### Work to complete
Please copy every line below that contains the string "video".

### Exercise materials
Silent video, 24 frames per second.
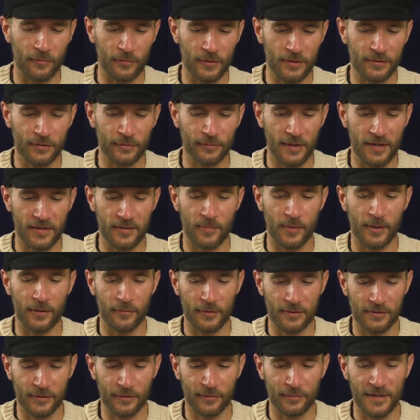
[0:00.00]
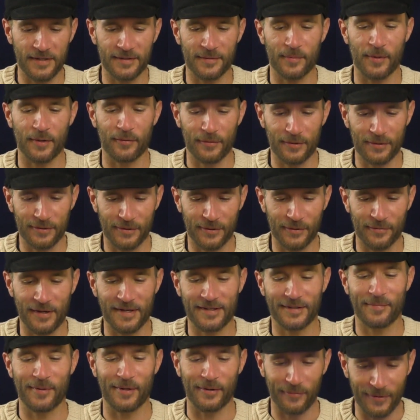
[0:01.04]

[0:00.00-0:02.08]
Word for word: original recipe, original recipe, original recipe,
* * *
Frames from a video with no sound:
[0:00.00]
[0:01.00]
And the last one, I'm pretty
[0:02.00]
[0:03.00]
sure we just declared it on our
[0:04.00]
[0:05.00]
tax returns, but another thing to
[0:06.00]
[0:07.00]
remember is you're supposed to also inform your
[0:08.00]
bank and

### Written response
Silent video, 24 frames per second.
Frames from a video with no sound:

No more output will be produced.